News Releases

WASHINGTON, DC – Following a letter from U.S. Senators Patty Murray (D-WA), Maria Cantwell (D-WA), and Congresswoman Suzan DelBene (WA-1), the Social Security Administration (SSA) has adopted a streamlined waiver process to address errors in SSA’s treatment of Supplemental Security Income (SSI) beneficiaries in same-sex marriages.  The October 26, 2015 letter sent by the Members of Congress urged Acting Commissioner of Social Security Carolyn W. Colvin and Attorney General Loretta Lynch to make sure that the Supreme Court’s landmark marriage decisions are implemented and do not penalize individuals due to SSA’s delayed implementation of the law following the Supreme Court’s U.S. v. Windsor, and Obergefell v. Hodges decisions. 

SSA has responded by adopting a streamlined waiver process that identifies SSI beneficiaries in same-sex marriages who were affected, presumes a waiver has been requested for each beneficiary, and presumes that these individuals are without fault.

“In our country, it is now the law of the land that all legal marriages should be treated equally, and there is no excuse for federal agencies to delay fulfilling the promise of landmark Supreme Court decisions that meant so much to so many loving families,” said Senator Murray. “I’m glad that the Social Security Administration is now taking steps to administer benefits fairly to same-sex couples, and I will continue working with Senator Cantwell and Congresswoman DelBene to ensure the Social Security Administration correctly accounts for marital status and waives recovery of the overpayments made in Washington state and around the country.” 

“SSA should not penalize people who are poor, elderly or disabled because SSA continued issuing benefits to these married individuals as though they were single,” said Senator Cantwell. “We must continue to fight all forms of discrimination that LGBT people continue to face.” 

“Same-sex couples shouldn’t have to jump through hoops to access the benefits they’ve earned just because the Social Security Administration made a mistake,” said Congresswoman DelBene. “SSA has acknowledged their error and providing a streamlined process for these LGBT individuals would go a long way in showing that the administration is committed to equality for all.”

The October 26, 2015 letter asked additional questions, including whether SSA had already recouped SSI overpayments from individuals in same sex marriages, and, if so, from how many people.  More broadly, the letter asked what SSA is doing to update its systems so that it can correctly account for same-sex marriages and administer benefits fairly to all individuals.  The Members of Congress await responses to those questions. Read SSA’s announcement here, and the text of the members’ October 26 letter here.

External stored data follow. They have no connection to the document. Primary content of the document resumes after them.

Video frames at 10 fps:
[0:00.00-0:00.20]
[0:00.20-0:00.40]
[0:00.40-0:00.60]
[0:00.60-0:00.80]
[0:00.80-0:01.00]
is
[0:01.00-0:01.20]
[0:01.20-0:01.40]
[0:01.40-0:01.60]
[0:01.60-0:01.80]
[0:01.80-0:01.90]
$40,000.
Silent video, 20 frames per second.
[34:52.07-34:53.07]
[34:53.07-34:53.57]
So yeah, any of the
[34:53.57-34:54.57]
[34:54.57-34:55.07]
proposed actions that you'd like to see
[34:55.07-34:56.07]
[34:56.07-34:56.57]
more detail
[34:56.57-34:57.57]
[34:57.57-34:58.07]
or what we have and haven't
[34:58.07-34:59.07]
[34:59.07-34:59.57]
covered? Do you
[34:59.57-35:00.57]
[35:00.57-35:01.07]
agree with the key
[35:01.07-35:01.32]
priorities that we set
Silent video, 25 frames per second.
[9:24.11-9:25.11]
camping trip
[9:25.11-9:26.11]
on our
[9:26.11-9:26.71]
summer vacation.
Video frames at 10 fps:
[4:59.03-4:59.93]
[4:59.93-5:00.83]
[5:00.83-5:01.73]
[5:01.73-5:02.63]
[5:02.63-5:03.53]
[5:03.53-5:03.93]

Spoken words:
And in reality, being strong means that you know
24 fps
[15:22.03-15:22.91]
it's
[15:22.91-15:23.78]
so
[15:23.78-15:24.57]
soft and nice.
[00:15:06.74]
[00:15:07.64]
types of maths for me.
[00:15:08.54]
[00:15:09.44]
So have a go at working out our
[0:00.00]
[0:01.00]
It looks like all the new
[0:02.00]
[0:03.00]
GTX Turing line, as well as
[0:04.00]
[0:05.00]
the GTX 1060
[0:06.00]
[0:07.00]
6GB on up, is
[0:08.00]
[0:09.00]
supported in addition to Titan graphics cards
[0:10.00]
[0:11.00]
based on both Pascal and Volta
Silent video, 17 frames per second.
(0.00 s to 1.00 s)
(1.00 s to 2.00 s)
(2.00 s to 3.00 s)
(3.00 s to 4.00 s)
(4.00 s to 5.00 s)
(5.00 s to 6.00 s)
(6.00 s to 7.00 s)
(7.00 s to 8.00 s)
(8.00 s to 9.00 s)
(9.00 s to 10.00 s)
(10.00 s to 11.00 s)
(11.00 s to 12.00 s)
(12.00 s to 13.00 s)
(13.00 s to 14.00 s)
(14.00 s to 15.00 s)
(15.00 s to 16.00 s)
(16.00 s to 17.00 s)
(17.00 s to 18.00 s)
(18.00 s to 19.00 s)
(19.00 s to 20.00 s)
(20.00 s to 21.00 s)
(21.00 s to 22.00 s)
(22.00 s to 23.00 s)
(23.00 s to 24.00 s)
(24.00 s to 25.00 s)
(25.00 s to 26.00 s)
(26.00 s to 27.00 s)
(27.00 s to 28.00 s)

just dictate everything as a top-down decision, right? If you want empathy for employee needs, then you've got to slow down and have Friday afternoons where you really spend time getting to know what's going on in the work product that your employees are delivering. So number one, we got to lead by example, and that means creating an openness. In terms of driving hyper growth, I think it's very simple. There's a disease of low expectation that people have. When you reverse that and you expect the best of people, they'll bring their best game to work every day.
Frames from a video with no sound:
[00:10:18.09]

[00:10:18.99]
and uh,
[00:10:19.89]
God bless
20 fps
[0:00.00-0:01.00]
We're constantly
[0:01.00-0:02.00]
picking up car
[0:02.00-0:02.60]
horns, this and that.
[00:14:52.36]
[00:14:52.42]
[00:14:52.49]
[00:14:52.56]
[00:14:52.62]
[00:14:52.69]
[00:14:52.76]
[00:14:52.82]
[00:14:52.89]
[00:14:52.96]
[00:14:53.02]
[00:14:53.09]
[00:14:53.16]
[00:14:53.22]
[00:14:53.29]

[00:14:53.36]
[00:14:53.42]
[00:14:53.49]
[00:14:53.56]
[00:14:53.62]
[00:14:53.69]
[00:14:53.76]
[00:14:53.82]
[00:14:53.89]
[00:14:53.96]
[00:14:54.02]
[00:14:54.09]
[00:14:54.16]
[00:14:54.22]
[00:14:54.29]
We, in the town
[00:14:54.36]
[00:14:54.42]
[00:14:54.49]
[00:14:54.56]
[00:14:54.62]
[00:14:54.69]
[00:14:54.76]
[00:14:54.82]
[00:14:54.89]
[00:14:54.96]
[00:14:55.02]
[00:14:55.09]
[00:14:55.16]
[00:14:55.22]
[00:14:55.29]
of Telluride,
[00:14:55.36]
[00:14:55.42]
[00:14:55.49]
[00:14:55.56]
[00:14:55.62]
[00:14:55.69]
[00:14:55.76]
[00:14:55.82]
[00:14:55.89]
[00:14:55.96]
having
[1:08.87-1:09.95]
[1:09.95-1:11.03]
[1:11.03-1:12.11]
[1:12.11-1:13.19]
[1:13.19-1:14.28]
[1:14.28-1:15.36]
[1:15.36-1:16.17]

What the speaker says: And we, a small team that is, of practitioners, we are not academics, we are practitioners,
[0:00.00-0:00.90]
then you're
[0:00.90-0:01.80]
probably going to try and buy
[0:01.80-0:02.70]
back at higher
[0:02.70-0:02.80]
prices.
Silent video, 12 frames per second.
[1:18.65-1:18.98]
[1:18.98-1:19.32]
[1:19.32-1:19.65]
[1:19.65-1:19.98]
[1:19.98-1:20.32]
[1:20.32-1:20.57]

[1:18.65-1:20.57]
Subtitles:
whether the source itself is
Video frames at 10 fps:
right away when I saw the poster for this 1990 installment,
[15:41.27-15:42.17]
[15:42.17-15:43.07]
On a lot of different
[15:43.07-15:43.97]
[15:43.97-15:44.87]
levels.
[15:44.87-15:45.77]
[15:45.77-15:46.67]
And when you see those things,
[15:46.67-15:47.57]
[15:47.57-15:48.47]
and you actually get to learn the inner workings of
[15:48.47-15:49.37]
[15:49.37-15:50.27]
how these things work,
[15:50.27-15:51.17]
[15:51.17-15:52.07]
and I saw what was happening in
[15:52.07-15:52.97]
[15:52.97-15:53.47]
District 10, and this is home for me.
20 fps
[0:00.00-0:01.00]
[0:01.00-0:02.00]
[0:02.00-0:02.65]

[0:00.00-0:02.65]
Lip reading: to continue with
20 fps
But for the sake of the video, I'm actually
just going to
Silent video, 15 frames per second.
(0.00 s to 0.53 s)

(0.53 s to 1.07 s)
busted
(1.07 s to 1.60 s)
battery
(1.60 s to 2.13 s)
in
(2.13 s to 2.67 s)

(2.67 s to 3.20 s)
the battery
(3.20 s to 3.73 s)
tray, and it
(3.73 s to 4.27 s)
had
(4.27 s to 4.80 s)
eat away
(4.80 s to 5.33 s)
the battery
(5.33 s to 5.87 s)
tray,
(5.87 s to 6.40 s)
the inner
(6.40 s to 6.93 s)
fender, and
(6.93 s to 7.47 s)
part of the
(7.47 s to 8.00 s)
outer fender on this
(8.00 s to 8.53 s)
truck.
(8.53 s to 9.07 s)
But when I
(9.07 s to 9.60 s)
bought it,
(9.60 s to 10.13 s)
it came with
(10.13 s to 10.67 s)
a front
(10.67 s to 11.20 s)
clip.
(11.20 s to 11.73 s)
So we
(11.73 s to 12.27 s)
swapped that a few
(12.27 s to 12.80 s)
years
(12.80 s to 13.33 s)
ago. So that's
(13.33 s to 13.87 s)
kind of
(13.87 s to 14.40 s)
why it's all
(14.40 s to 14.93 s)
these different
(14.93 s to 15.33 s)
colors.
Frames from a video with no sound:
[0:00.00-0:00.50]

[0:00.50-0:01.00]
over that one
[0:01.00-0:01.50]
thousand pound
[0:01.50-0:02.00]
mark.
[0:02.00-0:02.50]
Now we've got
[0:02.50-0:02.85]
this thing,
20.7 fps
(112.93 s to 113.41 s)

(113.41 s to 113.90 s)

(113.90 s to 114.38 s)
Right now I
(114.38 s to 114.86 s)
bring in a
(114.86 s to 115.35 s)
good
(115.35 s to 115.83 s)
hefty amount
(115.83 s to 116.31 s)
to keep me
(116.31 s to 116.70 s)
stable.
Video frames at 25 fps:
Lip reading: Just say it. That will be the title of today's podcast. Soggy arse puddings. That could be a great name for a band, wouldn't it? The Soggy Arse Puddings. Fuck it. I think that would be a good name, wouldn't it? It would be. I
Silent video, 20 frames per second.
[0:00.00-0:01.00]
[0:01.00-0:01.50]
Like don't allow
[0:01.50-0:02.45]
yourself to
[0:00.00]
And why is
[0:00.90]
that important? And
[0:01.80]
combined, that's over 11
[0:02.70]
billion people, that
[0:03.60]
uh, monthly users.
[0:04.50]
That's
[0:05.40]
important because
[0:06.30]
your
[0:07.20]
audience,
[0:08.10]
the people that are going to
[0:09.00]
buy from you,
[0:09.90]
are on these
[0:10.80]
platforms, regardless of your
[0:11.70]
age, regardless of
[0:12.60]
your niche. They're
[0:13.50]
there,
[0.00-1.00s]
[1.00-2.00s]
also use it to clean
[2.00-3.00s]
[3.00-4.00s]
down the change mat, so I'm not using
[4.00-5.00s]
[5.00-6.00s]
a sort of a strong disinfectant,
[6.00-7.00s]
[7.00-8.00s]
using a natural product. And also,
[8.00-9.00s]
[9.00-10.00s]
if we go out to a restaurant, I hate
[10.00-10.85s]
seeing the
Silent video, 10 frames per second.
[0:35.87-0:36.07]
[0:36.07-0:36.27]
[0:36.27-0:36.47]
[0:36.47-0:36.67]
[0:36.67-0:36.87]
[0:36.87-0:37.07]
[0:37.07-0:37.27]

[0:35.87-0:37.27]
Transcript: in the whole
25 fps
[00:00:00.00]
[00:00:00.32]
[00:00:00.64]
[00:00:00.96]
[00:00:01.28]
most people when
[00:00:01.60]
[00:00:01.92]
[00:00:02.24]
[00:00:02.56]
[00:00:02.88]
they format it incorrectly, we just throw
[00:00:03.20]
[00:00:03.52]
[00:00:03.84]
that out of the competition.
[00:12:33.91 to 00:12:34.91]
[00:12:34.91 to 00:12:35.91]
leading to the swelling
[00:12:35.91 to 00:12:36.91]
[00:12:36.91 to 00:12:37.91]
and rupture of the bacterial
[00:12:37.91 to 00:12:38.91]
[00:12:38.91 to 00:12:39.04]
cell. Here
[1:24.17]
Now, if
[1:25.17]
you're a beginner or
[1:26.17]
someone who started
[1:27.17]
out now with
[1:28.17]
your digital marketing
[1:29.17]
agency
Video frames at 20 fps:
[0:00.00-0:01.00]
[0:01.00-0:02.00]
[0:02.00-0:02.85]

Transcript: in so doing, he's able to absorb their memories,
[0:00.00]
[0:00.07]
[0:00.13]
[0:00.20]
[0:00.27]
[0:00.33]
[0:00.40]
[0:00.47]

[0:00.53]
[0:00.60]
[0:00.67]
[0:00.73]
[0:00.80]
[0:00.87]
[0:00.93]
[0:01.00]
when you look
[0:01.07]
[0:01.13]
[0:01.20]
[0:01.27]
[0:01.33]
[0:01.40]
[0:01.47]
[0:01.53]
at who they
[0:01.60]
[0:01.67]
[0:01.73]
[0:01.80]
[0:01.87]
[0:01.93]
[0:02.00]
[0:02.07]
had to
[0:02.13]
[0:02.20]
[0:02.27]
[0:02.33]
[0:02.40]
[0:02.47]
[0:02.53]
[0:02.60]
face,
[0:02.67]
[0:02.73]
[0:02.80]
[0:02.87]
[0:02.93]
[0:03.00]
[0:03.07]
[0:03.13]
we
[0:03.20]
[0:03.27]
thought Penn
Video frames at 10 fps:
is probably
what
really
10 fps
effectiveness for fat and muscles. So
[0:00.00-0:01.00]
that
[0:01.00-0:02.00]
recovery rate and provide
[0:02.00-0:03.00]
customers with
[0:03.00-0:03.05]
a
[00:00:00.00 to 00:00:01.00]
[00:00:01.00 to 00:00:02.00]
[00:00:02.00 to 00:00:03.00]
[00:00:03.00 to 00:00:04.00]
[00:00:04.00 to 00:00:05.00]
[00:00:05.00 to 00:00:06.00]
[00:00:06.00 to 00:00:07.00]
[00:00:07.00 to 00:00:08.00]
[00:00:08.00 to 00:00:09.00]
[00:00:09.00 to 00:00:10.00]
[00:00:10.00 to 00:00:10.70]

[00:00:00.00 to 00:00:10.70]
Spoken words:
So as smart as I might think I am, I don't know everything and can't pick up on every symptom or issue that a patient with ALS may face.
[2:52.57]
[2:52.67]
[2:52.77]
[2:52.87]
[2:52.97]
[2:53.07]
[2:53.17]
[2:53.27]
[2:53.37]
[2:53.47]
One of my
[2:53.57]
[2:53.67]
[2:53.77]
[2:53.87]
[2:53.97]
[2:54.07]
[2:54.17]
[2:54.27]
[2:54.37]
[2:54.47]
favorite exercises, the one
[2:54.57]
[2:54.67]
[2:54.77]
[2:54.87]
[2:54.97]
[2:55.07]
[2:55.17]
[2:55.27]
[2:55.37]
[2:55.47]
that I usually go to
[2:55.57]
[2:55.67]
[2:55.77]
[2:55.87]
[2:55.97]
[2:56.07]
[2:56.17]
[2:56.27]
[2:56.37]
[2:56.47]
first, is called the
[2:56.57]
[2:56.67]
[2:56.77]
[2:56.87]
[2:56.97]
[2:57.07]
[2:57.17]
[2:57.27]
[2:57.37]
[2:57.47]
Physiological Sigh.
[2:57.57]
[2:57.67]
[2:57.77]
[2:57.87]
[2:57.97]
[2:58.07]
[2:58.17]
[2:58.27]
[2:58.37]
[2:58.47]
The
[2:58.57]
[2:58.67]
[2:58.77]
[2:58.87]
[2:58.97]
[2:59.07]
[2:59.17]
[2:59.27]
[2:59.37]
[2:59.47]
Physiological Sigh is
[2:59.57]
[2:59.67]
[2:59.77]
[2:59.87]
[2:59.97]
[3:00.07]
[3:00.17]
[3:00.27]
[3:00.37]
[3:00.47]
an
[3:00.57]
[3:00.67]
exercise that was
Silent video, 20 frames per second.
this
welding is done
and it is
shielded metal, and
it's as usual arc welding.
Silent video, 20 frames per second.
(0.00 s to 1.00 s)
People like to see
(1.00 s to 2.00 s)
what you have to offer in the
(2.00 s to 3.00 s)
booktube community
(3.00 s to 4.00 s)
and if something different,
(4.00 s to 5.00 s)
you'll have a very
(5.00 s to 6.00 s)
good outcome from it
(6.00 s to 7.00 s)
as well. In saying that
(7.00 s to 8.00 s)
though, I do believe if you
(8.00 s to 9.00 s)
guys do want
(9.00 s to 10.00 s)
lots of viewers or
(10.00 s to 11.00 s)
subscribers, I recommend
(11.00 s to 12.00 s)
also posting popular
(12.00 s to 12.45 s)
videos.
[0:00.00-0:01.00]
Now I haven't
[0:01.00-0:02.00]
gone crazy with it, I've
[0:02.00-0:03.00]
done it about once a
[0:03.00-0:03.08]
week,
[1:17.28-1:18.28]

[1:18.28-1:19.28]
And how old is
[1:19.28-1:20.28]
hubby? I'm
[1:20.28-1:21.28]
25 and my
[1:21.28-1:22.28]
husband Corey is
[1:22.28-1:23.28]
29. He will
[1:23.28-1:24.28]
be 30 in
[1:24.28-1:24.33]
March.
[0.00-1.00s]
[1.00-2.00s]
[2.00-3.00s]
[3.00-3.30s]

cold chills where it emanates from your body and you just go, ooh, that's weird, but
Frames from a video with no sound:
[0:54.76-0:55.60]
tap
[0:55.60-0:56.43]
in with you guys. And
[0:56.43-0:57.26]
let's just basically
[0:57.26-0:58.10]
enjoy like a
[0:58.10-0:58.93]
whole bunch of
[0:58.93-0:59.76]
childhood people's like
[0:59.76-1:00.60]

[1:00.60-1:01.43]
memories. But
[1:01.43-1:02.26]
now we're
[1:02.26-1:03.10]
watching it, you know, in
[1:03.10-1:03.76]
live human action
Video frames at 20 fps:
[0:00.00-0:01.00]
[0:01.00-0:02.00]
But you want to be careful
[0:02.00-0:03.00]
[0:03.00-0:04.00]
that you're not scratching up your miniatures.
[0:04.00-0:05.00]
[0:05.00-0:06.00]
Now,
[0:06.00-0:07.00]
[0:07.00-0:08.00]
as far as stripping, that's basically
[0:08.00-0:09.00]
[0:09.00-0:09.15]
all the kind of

Additionally, following the Supreme Court’s ruling in U.S. v. Windsor, Senator Murray introduced, and Senator Cantwell and Rep. DelBene cosponsored, the Social Security and Marriage Equality Act, to ensure all same-sex spouses receive equal treatment under the Social Security Act when applying for Social Security benefits, regardless of where they live. Before the Supreme Court’s ruling in Obergefell v. Hodges, eligibility for spousal benefits provided under the Social Security Act was determined by a place of residence standard. This standard resulted in applications for Social Security benefits for legally married same-sex spouses living in states that did not recognize same-sex marriage being placed on hold. In 2015, the Supreme Court held the fundamental right to marry is guaranteed to same-sex couples by the Constitution, and required all states to issue marriage licenses to same-sex couples and to recognize same-sex marriages validly performed in other jurisdictions. This decision led to the Social Security Administration’s recognition of all same-sex marriages, regardless of their place of residence.